The judge in Johnson's case used the following reasoning:

    Section 108-7 of the ITAA 1997 provided that individuals who held a CGT asset as joint tenants were treated as if they were tenants in common who each owned a separate CGT asset comprising an equal interest in the asset. In this case, each share was comprised of two assets, one held by each brother. Dividing the parcel in two for the purposes of a transfer to each joint owner effectively required those owners to relinquish ownership of the CGT assets in the shares in the other parcel in return for clear title to the shares in the parcel they were acquiring. As a result, the rearrangement and reallocation of the jointly-owned shares constituted a disposal of CGT assets under CGT event A1 and tax was levied on the capital proceeds (ie the market value of the interest acquired in the shares) less the cost base. This is consistent with the Commissioner's view in Taxation Determination TD 92/148.

This situation is similar to your case in which the two couples always had an understanding that their half of the block of land belonged to them exclusively.

If tenants in common subdivide land and transfer their interests so that they hold ownership interests in different titles, each is liable for CGT. A disposal occurs because the transfer of interests between the tenants in common amount to a change in the legal and beneficial ownership of those interests. This is set out in Taxation Determination TD 92/148.
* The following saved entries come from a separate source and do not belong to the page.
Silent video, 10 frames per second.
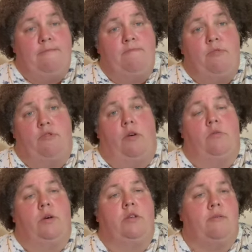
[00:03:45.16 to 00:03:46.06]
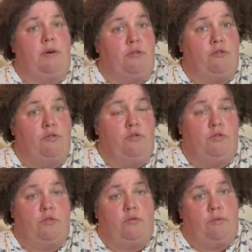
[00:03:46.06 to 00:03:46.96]
So some other
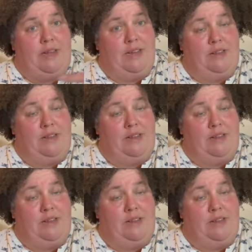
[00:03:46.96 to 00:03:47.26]
tools related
The following example from TD 92/148 can be compared to your own situation:

    A and B were joint owners of a one hectare block of land acquired in 1986. In 1992, they subdivide the land. A took a one-half hectare block (block 1) and B took the other one-half hectare block (block 2). A acquired a 50% interest in land constituted by block 1 in 1986 and acquired the remaining 50% interest from B in 1992. Similarly, B acquired a 50% interest in the land constituted by block 2 in 1986 and acquired the remaining 50% interest from A in 1992.

    A and B have each disposed of their 50% interest in that land constituted by blocks 2 and 1 respectively, in 1992.

Note: If the original land had been acquired pre-CGT, there would be no disposals subject to CGT. However, in respect of each subdivided block, each individual owner would now hold a 50% pre-CGT interest and a 50% post-CGT interest.

Upon the subdivision, you and your spouse will dispose of your 50 per cent share in Lot B to the other couple, thereby triggering CGT event A1 as there will be a change of ownership - in both beneficial and legal terms - of that 50 per cent share in Lot B. In a concurrent and separate transaction, you and your spouse will acquire a 50 per cent share in Lot A, namely the share in Lot A that was previously owned by the other couple. The converse applies in the case of the other couple; it will dispose of a 50 per cent share in Lot A to you and your spouse (again triggering CGT event A1), and will concurrently and separately acquire a 50 per cent share in Lot B from you and your spouse.